> Try it: Skip any image you find and restate the rest of the data word for word.
┌──
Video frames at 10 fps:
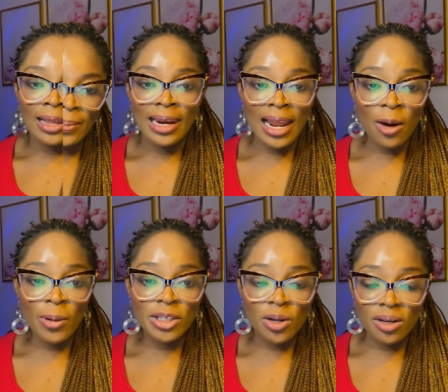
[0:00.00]

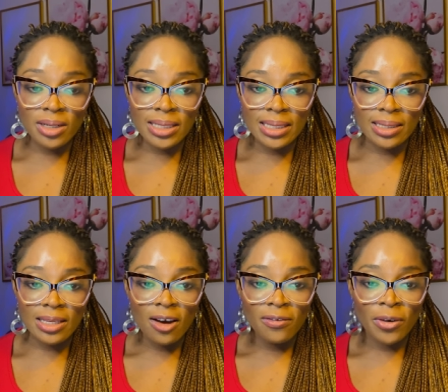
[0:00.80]
Language courses
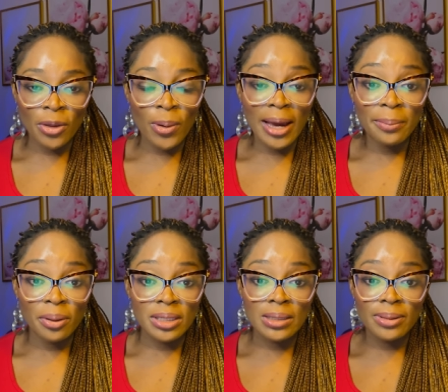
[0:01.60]
for you and
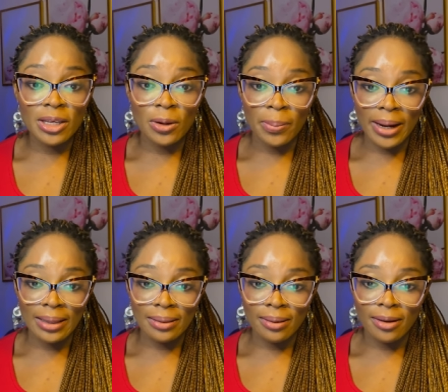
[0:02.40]
possibly your
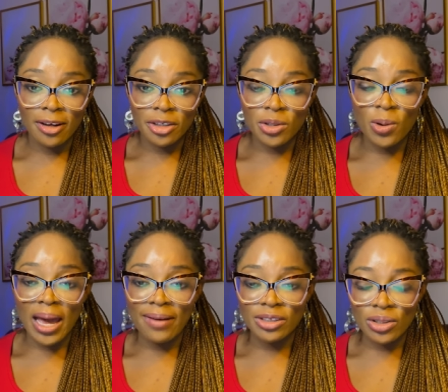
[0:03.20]
partner. Do you
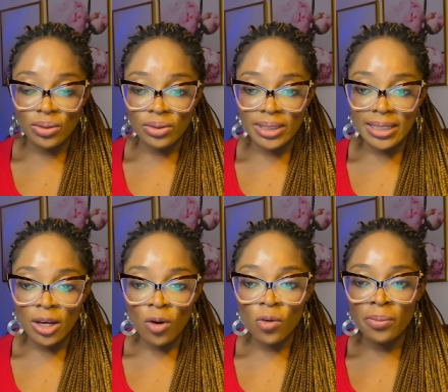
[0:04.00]
have children?
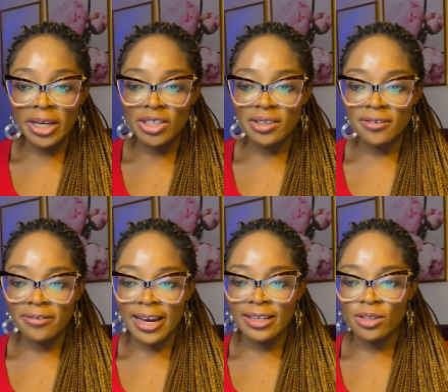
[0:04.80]
We'll make sure to
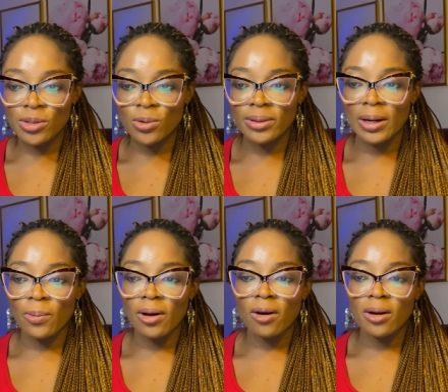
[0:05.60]
find a school that
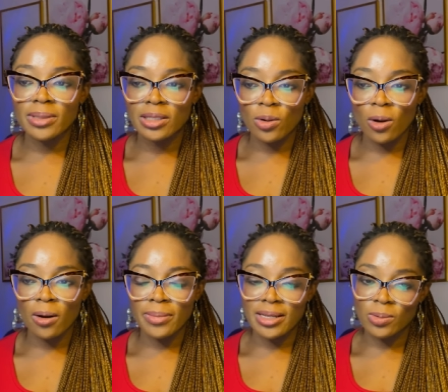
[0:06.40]
welcomes
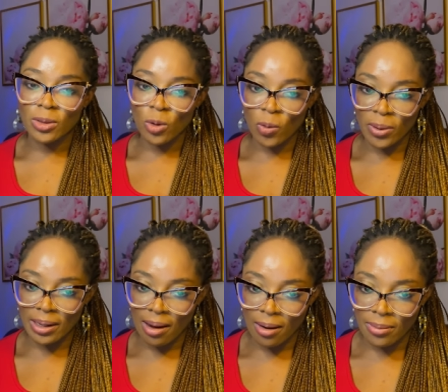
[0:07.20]
newcomers with open
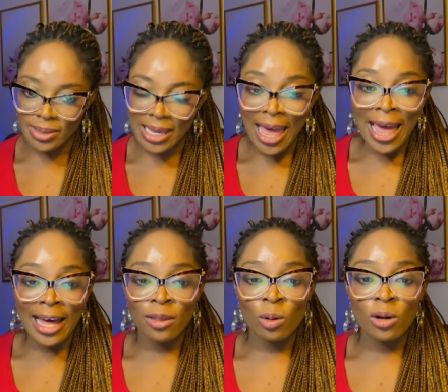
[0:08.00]
arms,
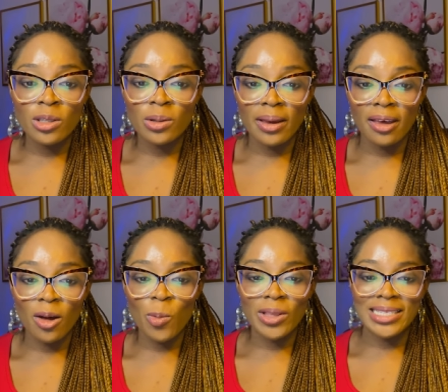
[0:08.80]
and they'll also
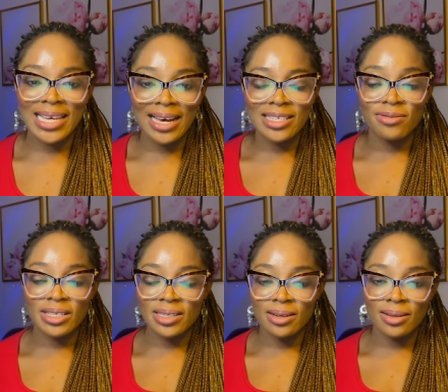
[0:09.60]
help with tax
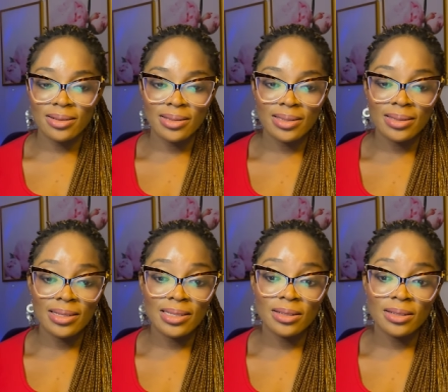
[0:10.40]
returns. This is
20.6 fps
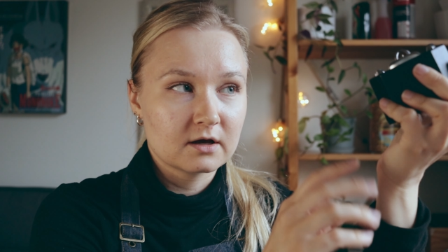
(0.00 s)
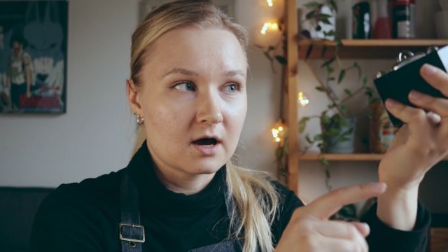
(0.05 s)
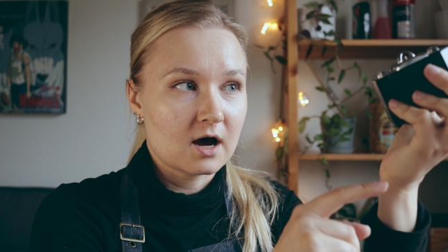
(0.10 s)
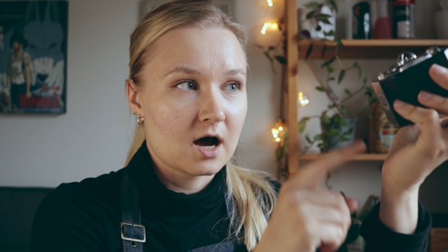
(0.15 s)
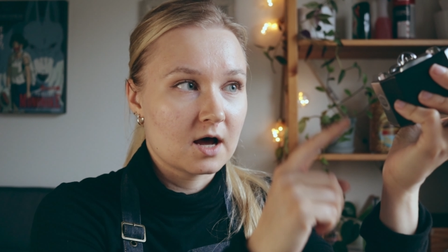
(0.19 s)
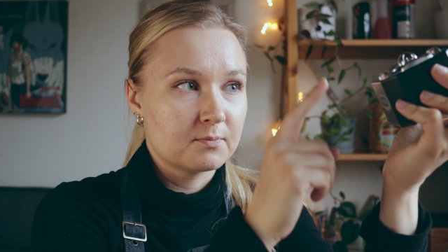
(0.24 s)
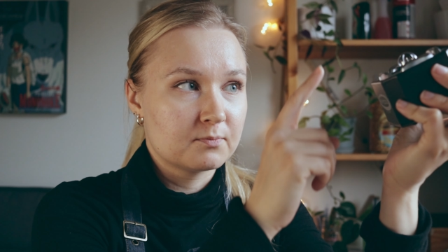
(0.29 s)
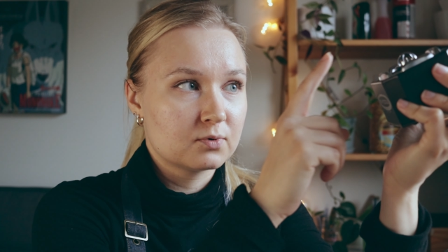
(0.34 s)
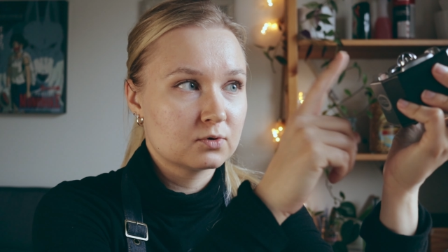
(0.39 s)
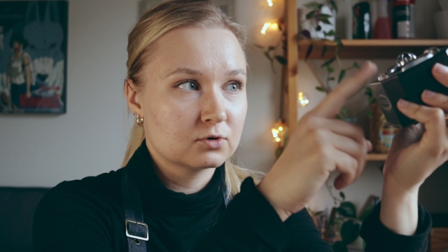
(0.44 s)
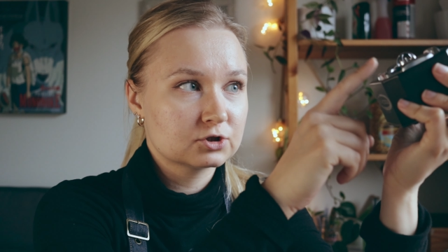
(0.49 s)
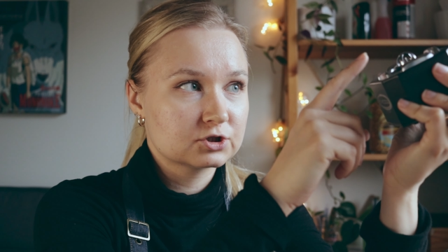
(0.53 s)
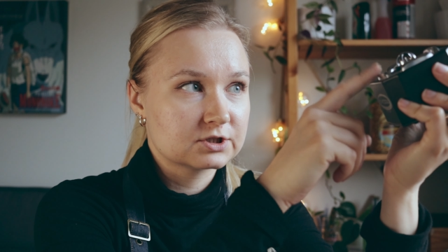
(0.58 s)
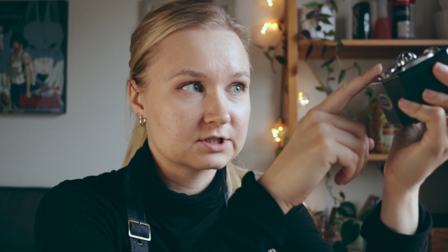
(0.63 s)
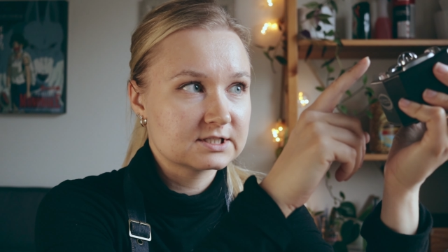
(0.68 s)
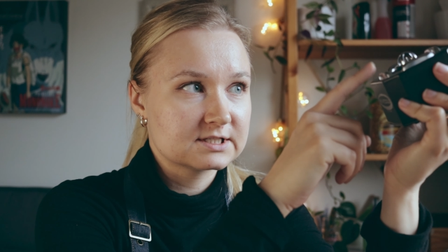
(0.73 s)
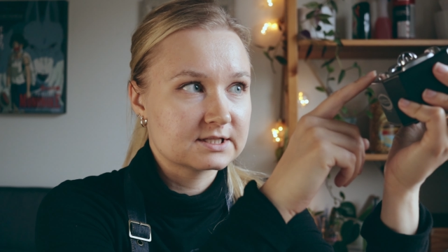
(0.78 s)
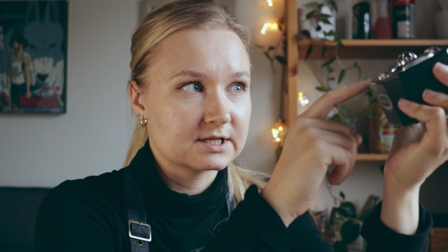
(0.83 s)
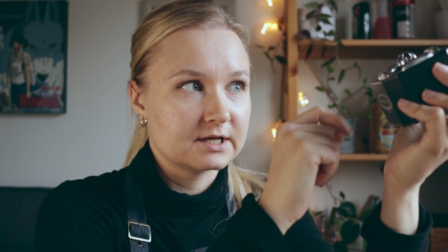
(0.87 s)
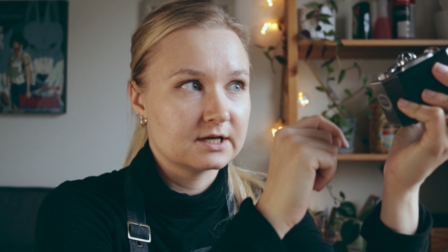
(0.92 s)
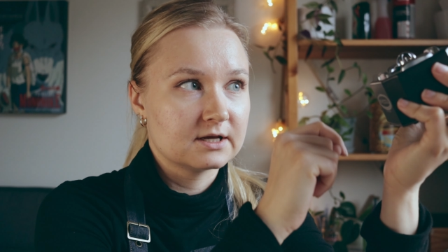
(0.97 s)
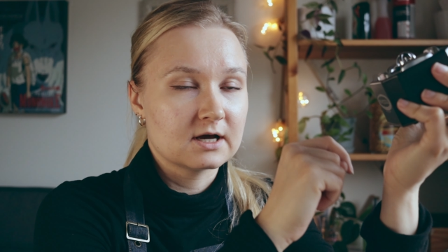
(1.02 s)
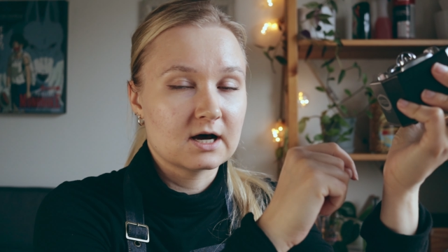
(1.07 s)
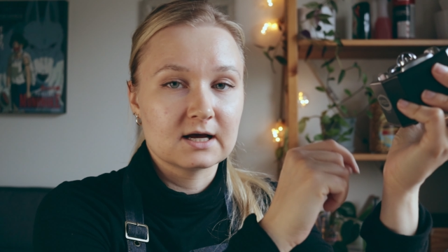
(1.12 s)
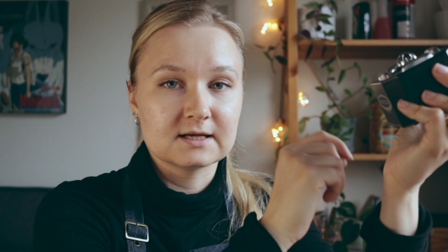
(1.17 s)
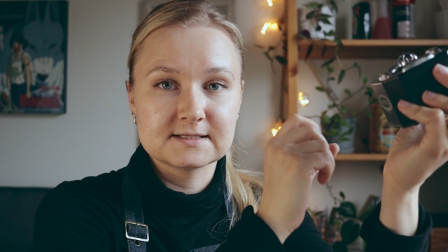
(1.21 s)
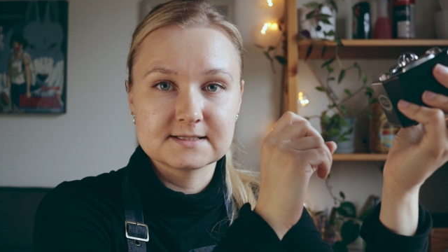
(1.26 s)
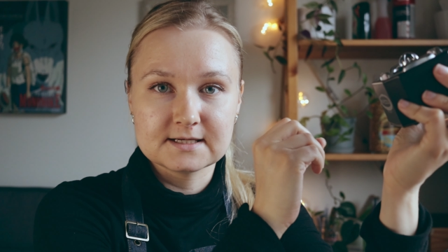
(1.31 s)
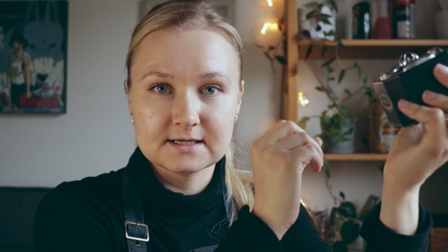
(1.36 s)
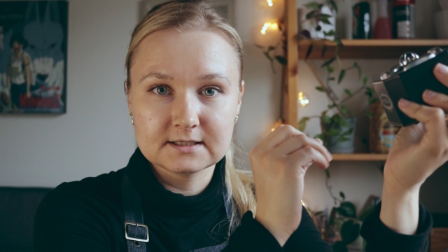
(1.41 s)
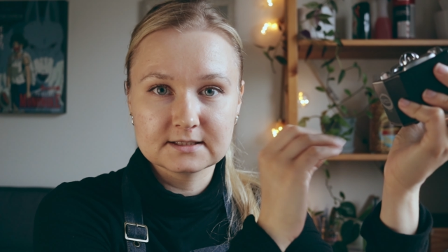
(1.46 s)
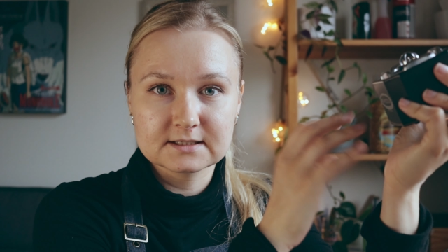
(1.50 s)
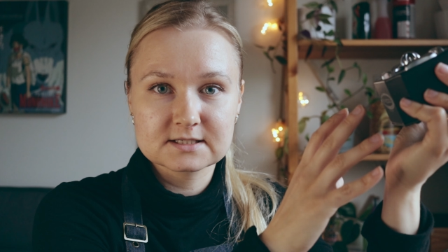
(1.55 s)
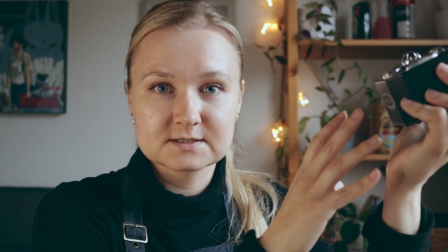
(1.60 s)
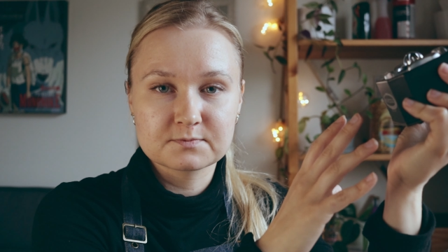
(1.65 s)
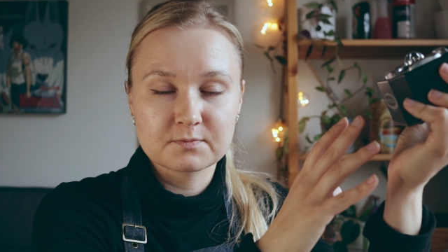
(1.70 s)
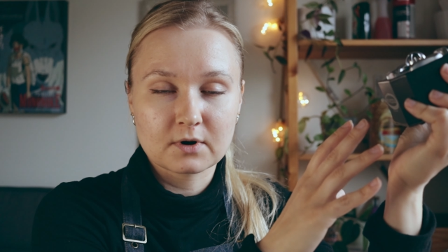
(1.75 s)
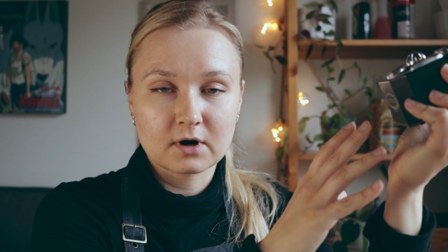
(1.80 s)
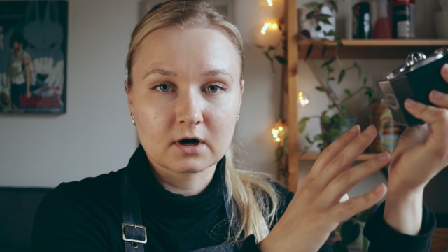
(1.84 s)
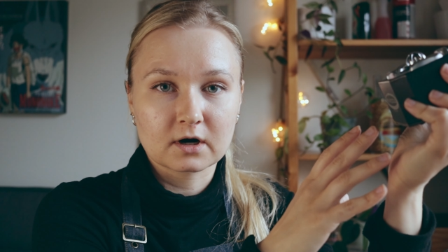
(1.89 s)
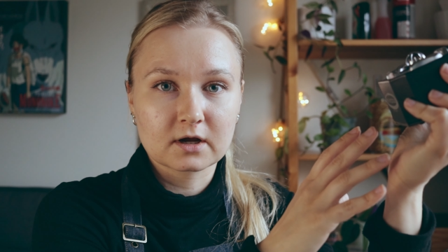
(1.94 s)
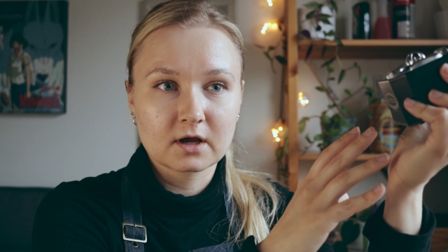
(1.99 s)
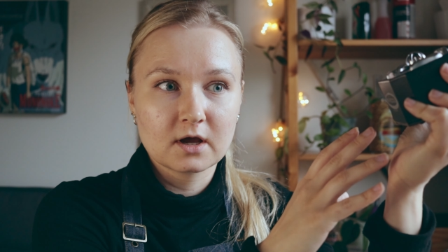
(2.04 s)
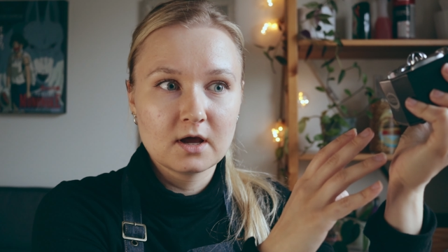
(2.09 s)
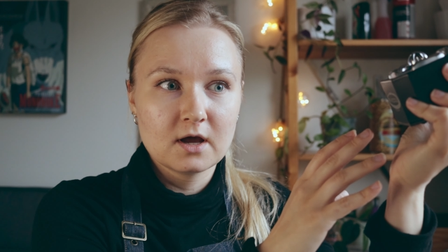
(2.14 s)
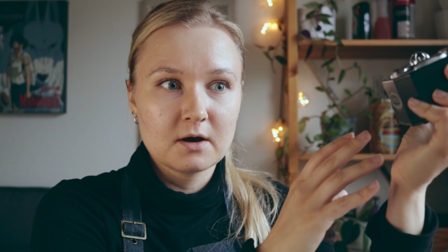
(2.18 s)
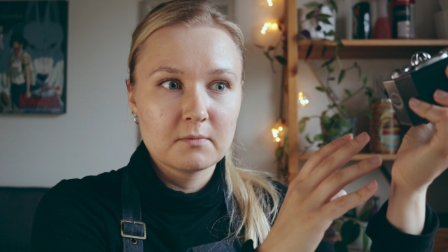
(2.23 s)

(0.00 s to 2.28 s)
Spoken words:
I push this thing, I see the spark,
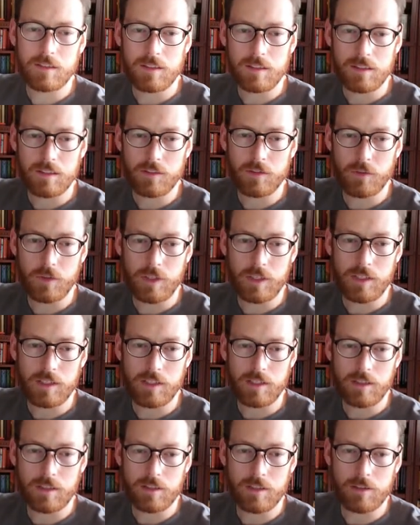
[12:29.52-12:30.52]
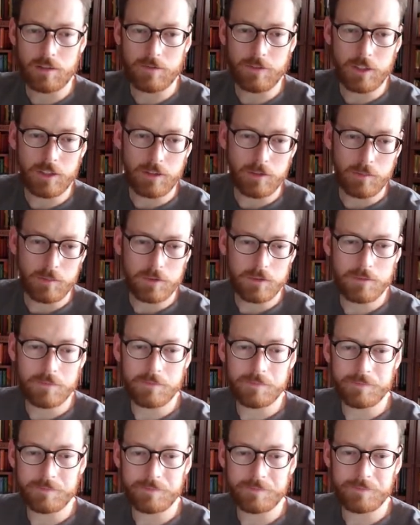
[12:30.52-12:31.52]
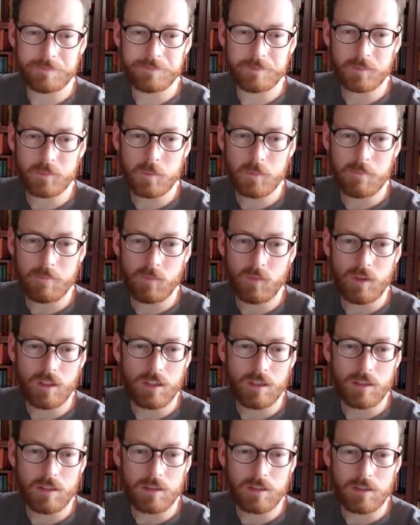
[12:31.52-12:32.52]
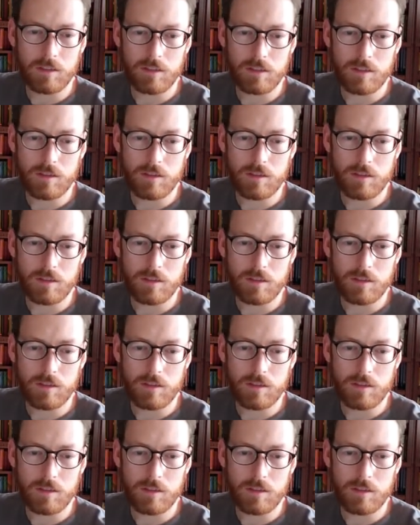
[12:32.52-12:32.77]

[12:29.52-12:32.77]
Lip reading: create yet another variable. And this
└──
> Task response:
Video frames at 10 fps:
[0:00.00]

[0:00.80]
Language courses
[0:01.60]
for you and
[0:02.40]
possibly your
[0:03.20]
partner. Do you
[0:04.00]
have children?
[0:04.80]
We'll make sure to
[0:05.60]
find a school that
[0:06.40]
welcomes
[0:07.20]
newcomers with open
[0:08.00]
arms,
[0:08.80]
and they'll also
[0:09.60]
help with tax
[0:10.40]
returns. This is
20.6 fps
(0.00 s)
(0.05 s)
(0.10 s)
(0.15 s)
(0.19 s)
(0.24 s)
(0.29 s)
(0.34 s)
(0.39 s)
(0.44 s)
(0.49 s)
(0.53 s)
(0.58 s)
(0.63 s)
(0.68 s)
(0.73 s)
(0.78 s)
(0.83 s)
(0.87 s)
(0.92 s)
(0.97 s)
(1.02 s)
(1.07 s)
(1.12 s)
(1.17 s)
(1.21 s)
(1.26 s)
(1.31 s)
(1.36 s)
(1.41 s)
(1.46 s)
(1.50 s)
(1.55 s)
(1.60 s)
(1.65 s)
(1.70 s)
(1.75 s)
(1.80 s)
(1.84 s)
(1.89 s)
(1.94 s)
(1.99 s)
(2.04 s)
(2.09 s)
(2.14 s)
(2.18 s)
(2.23 s)

(0.00 s to 2.28 s)
Spoken words:
I push this thing, I see the spark,
[12:29.52-12:30.52]
[12:30.52-12:31.52]
[12:31.52-12:32.52]
[12:32.52-12:32.77]

[12:29.52-12:32.77]
Lip reading: create yet another variable. And this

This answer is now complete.